▶ _Excerpted records_:
%%

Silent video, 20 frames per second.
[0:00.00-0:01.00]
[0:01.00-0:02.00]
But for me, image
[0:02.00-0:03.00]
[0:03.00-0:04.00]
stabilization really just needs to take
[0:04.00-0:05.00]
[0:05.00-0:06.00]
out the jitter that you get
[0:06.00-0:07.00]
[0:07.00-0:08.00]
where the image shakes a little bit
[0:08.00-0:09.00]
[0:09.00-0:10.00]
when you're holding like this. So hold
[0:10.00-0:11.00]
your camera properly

%%
%%

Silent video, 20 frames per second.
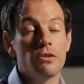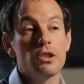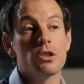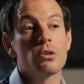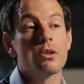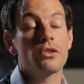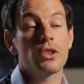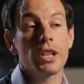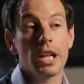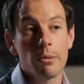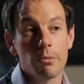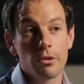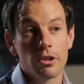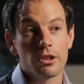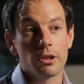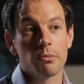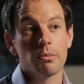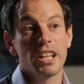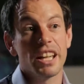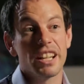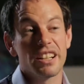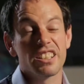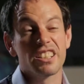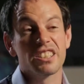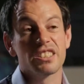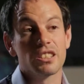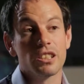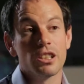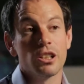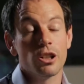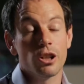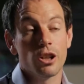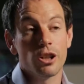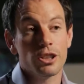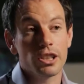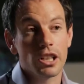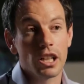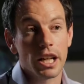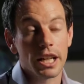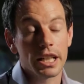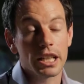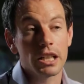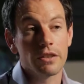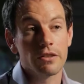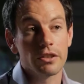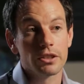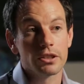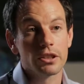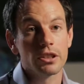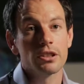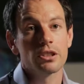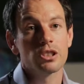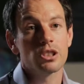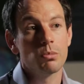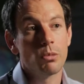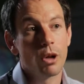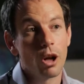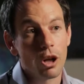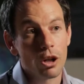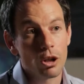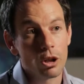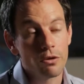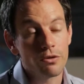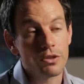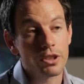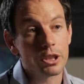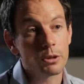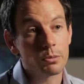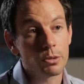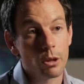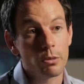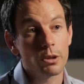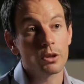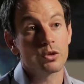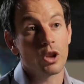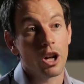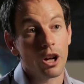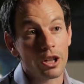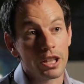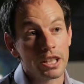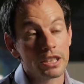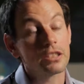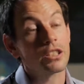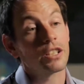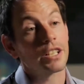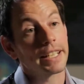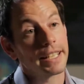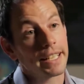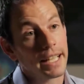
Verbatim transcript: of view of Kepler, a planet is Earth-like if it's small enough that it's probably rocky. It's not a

%%
%%

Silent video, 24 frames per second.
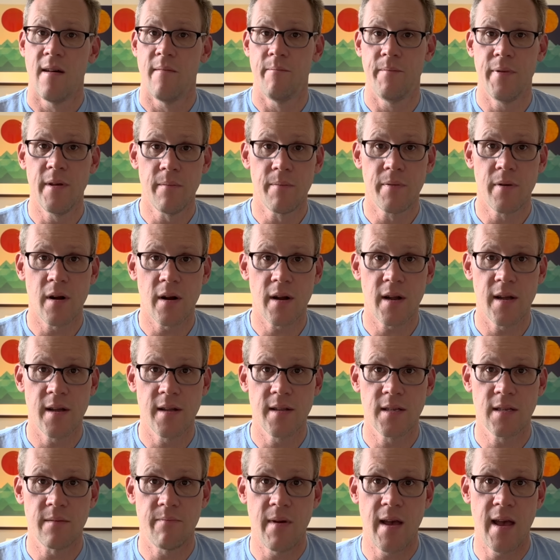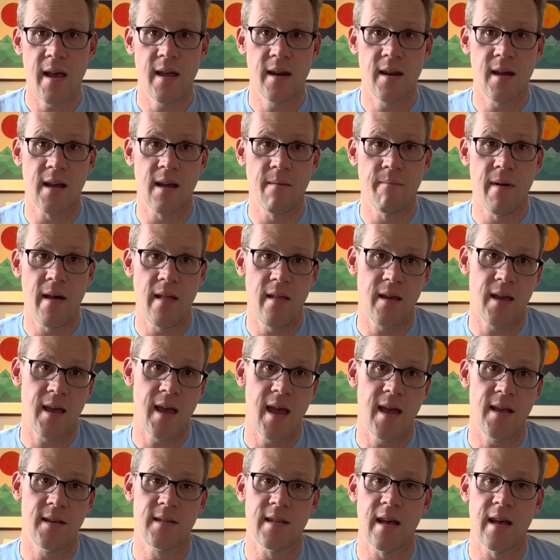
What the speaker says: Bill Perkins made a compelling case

%%

▶ _Problem details_: Within these entries, output exactly the lines starting at the one with "Silent video, 24 frames per second." and finishing at the one with "What the speaker". Leave pictures out of the output.

▶ _The completed task_:
Silent video, 24 frames per second.
What the speaker says: Bill Perkins made a compelling case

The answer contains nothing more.